Description of the task —
Below are some entries; write out each one of them exactly.

[Stored data]
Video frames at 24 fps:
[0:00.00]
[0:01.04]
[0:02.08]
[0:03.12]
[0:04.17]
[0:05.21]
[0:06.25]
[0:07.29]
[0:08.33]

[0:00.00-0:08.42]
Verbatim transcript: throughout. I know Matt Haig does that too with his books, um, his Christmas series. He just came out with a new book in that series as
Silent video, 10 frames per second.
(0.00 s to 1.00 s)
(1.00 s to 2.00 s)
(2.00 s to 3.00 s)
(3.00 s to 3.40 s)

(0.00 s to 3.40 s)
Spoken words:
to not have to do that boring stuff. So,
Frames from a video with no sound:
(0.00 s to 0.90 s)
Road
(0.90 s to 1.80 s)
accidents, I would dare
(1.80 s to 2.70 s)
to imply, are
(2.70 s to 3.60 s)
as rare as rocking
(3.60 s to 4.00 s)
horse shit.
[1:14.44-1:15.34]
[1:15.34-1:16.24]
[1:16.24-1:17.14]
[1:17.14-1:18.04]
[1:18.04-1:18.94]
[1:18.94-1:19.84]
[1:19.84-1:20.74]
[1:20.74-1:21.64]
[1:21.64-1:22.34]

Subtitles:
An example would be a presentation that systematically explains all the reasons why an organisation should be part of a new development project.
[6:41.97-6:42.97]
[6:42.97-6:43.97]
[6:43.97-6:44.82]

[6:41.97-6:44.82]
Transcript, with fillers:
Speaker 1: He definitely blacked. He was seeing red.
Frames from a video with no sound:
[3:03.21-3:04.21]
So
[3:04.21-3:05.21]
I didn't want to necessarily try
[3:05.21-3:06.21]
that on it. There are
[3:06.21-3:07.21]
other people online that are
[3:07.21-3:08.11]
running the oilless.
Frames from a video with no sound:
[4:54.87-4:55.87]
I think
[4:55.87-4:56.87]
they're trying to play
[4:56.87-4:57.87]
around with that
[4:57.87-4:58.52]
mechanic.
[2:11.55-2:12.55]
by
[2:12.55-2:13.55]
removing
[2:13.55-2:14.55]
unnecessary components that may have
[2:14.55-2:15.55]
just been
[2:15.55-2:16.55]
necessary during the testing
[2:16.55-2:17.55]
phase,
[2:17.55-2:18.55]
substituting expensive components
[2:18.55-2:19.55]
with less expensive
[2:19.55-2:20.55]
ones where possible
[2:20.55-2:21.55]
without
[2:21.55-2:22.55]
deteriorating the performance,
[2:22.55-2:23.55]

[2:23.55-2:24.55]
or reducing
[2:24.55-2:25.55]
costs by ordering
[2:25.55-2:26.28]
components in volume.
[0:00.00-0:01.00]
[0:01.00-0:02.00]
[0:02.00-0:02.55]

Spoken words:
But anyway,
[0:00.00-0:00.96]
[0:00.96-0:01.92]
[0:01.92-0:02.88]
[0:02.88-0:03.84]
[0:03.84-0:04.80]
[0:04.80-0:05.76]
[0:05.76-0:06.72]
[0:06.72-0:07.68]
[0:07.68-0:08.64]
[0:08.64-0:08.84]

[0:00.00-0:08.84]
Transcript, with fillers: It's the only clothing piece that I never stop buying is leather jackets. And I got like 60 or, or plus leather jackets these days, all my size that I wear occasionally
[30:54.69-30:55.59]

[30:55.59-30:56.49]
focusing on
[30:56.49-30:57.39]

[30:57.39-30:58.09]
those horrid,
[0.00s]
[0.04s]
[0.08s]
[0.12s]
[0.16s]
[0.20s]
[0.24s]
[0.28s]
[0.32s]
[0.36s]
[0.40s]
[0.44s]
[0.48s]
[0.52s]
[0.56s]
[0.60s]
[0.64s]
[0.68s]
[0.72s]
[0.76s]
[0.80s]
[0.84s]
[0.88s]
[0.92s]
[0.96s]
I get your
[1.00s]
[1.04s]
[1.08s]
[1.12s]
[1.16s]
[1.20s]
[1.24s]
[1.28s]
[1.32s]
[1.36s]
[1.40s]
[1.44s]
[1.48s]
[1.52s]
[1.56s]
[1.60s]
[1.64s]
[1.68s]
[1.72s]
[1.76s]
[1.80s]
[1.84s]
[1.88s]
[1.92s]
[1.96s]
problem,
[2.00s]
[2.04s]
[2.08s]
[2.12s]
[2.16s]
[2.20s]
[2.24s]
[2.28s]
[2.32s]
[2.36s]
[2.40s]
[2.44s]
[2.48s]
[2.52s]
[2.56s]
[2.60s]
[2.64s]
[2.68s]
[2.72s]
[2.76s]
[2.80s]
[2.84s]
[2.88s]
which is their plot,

Completed task —
Video frames at 24 fps:
[0:00.00]
[0:01.04]
[0:02.08]
[0:03.12]
[0:04.17]
[0:05.21]
[0:06.25]
[0:07.29]
[0:08.33]

[0:00.00-0:08.42]
Verbatim transcript: throughout. I know Matt Haig does that too with his books, um, his Christmas series. He just came out with a new book in that series as
Silent video, 10 frames per second.
(0.00 s to 1.00 s)
(1.00 s to 2.00 s)
(2.00 s to 3.00 s)
(3.00 s to 3.40 s)

(0.00 s to 3.40 s)
Spoken words:
to not have to do that boring stuff. So,
Frames from a video with no sound:
(0.00 s to 0.90 s)
Road
(0.90 s to 1.80 s)
accidents, I would dare
(1.80 s to 2.70 s)
to imply, are
(2.70 s to 3.60 s)
as rare as rocking
(3.60 s to 4.00 s)
horse shit.
[1:14.44-1:15.34]
[1:15.34-1:16.24]
[1:16.24-1:17.14]
[1:17.14-1:18.04]
[1:18.04-1:18.94]
[1:18.94-1:19.84]
[1:19.84-1:20.74]
[1:20.74-1:21.64]
[1:21.64-1:22.34]

Subtitles:
An example would be a presentation that systematically explains all the reasons why an organisation should be part of a new development project.
[6:41.97-6:42.97]
[6:42.97-6:43.97]
[6:43.97-6:44.82]

[6:41.97-6:44.82]
Transcript, with fillers:
Speaker 1: He definitely blacked. He was seeing red.
Frames from a video with no sound:
[3:03.21-3:04.21]
So
[3:04.21-3:05.21]
I didn't want to necessarily try
[3:05.21-3:06.21]
that on it. There are
[3:06.21-3:07.21]
other people online that are
[3:07.21-3:08.11]
running the oilless.
Frames from a video with no sound:
[4:54.87-4:55.87]
I think
[4:55.87-4:56.87]
they're trying to play
[4:56.87-4:57.87]
around with that
[4:57.87-4:58.52]
mechanic.
[2:11.55-2:12.55]
by
[2:12.55-2:13.55]
removing
[2:13.55-2:14.55]
unnecessary components that may have
[2:14.55-2:15.55]
just been
[2:15.55-2:16.55]
necessary during the testing
[2:16.55-2:17.55]
phase,
[2:17.55-2:18.55]
substituting expensive components
[2:18.55-2:19.55]
with less expensive
[2:19.55-2:20.55]
ones where possible
[2:20.55-2:21.55]
without
[2:21.55-2:22.55]
deteriorating the performance,
[2:22.55-2:23.55]

[2:23.55-2:24.55]
or reducing
[2:24.55-2:25.55]
costs by ordering
[2:25.55-2:26.28]
components in volume.
[0:00.00-0:01.00]
[0:01.00-0:02.00]
[0:02.00-0:02.55]

Spoken words:
But anyway,
[0:00.00-0:00.96]
[0:00.96-0:01.92]
[0:01.92-0:02.88]
[0:02.88-0:03.84]
[0:03.84-0:04.80]
[0:04.80-0:05.76]
[0:05.76-0:06.72]
[0:06.72-0:07.68]
[0:07.68-0:08.64]
[0:08.64-0:08.84]

[0:00.00-0:08.84]
Transcript, with fillers: It's the only clothing piece that I never stop buying is leather jackets. And I got like 60 or, or plus leather jackets these days, all my size that I wear occasionally
[30:54.69-30:55.59]

[30:55.59-30:56.49]
focusing on
[30:56.49-30:57.39]

[30:57.39-30:58.09]
those horrid,
[0.00s]
[0.04s]
[0.08s]
[0.12s]
[0.16s]
[0.20s]
[0.24s]
[0.28s]
[0.32s]
[0.36s]
[0.40s]
[0.44s]
[0.48s]
[0.52s]
[0.56s]
[0.60s]
[0.64s]
[0.68s]
[0.72s]
[0.76s]
[0.80s]
[0.84s]
[0.88s]
[0.92s]
[0.96s]
I get your
[1.00s]
[1.04s]
[1.08s]
[1.12s]
[1.16s]
[1.20s]
[1.24s]
[1.28s]
[1.32s]
[1.36s]
[1.40s]
[1.44s]
[1.48s]
[1.52s]
[1.56s]
[1.60s]
[1.64s]
[1.68s]
[1.72s]
[1.76s]
[1.80s]
[1.84s]
[1.88s]
[1.92s]
[1.96s]
problem,
[2.00s]
[2.04s]
[2.08s]
[2.12s]
[2.16s]
[2.20s]
[2.24s]
[2.28s]
[2.32s]
[2.36s]
[2.40s]
[2.44s]
[2.48s]
[2.52s]
[2.56s]
[2.60s]
[2.64s]
[2.68s]
[2.72s]
[2.76s]
[2.80s]
[2.84s]
[2.88s]
which is their plot,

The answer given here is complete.